= Festival International du Film Maritime, exploration et l'environnement =

The Festival International du Film Maritime, d'Exploration et d'Environnement is a film festival held annually in the Palais Neptune, Palais des Congrès, in Toulon, France.

The festival concentrates on exploration, the environment and knowledge of the sea and under the sea. It includes competitions for photographs and films. It was the first festival of its type and inspired others, notably the San Francisco Ocean Film Festival in the USA.

==Founder==
The festival was founded by Jacques-Henri Baixe, who began his career as a navy doctor.

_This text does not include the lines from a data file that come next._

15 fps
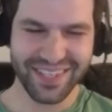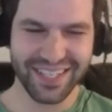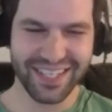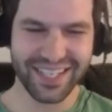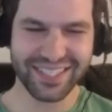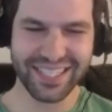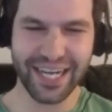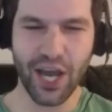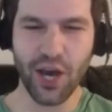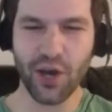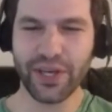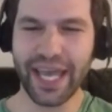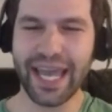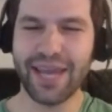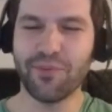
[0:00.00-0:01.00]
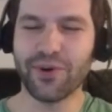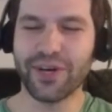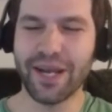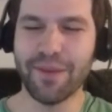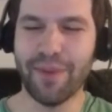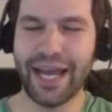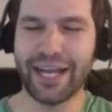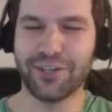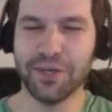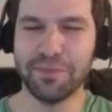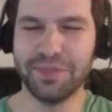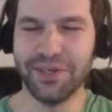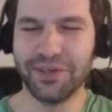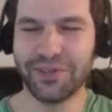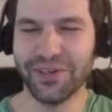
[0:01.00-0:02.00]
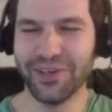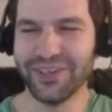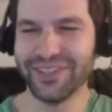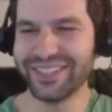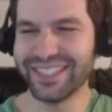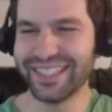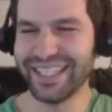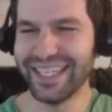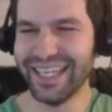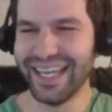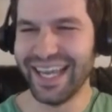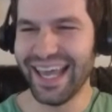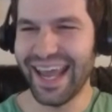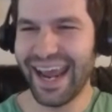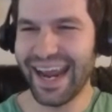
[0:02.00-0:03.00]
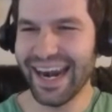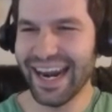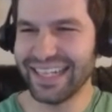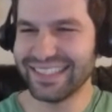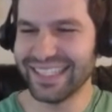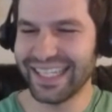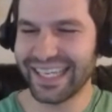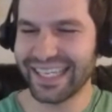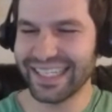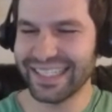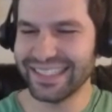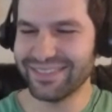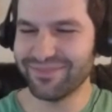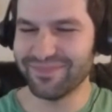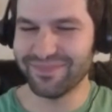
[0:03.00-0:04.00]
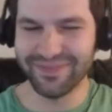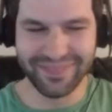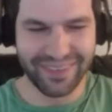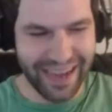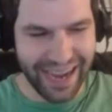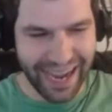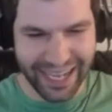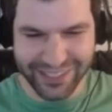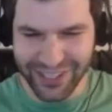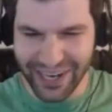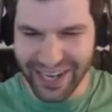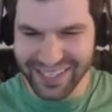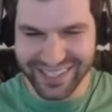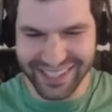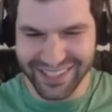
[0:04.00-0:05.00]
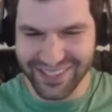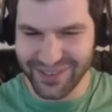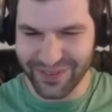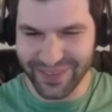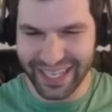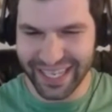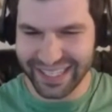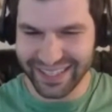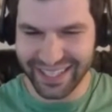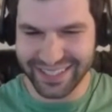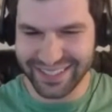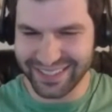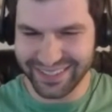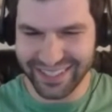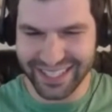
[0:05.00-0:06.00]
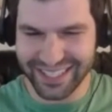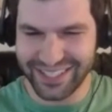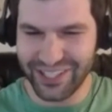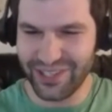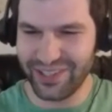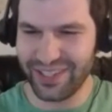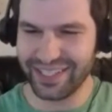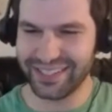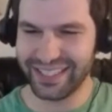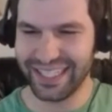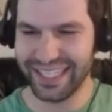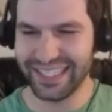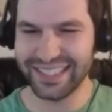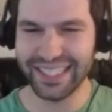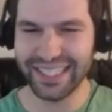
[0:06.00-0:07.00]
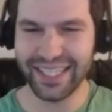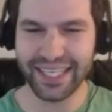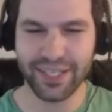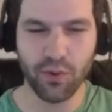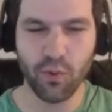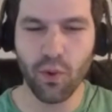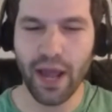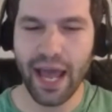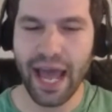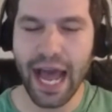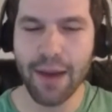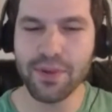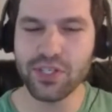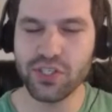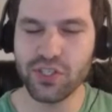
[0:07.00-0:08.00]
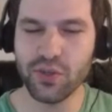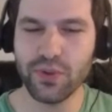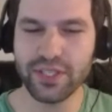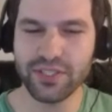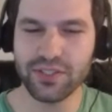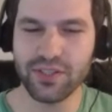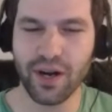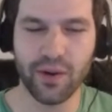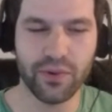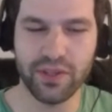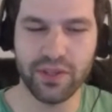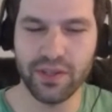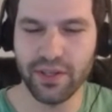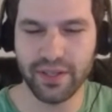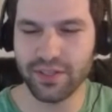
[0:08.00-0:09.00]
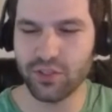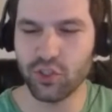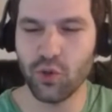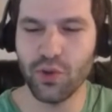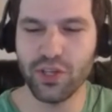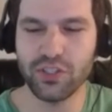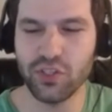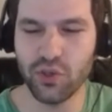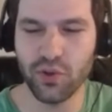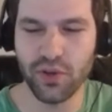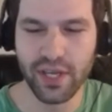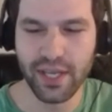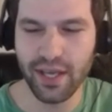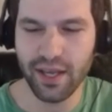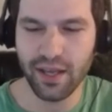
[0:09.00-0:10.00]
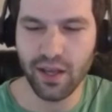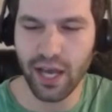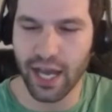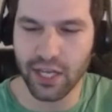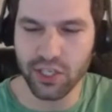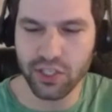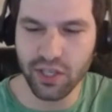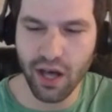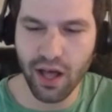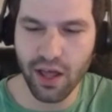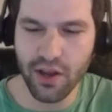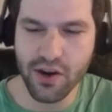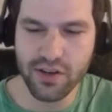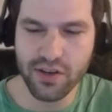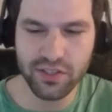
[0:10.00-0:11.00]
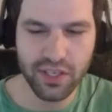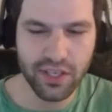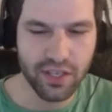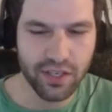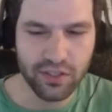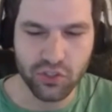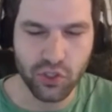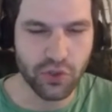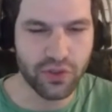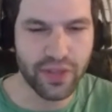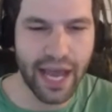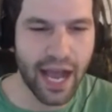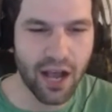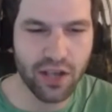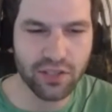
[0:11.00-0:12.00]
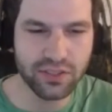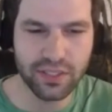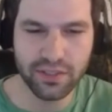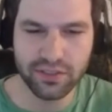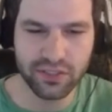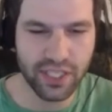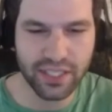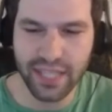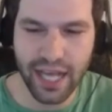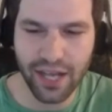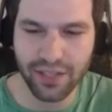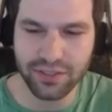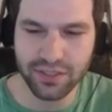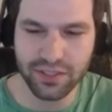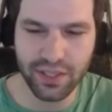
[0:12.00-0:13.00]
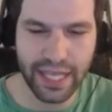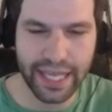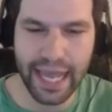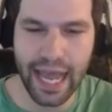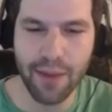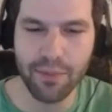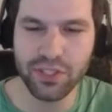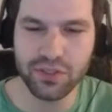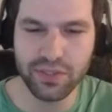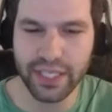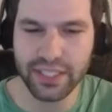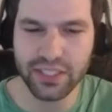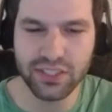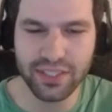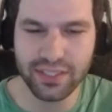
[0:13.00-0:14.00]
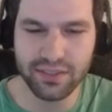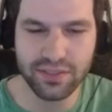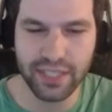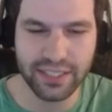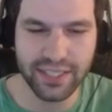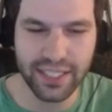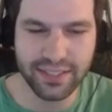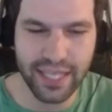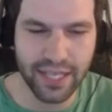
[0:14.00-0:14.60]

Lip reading: He said, okay, we're gonna buy cryptocurrency. And I said, like, I trust you. Like, let's do this. And he said, like, how much do you want to start with? Do you want to do $100, $2,000, $6,000? Like, how much? Like $6,000?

He practised underwater diving and later became a doctor specialising in diving medicine. He was also an avid collector of films: he created the Cinémathèque Mondiale de la Mer (World Film Library of the Sea). He produced and directed films himself, as well as television broadcasts. He died in 2001.

==History==
The first Festival was held in 1954 in the Maison de la Chimie in Paris. The second Festival was held in San Diego in 1957. In subsequent years, it alternated between the Gaumont Palace Cinema in Toulon, the Salle Pleyel in Paris, Port Grimaud near St-Tropez, the Centre Culturel de Châteauvallon near Toulon, the Opéra Municipal de Toulon, and finally, since its construction in 1991, the Palais Neptune at the Palais des Congrès de Toulon.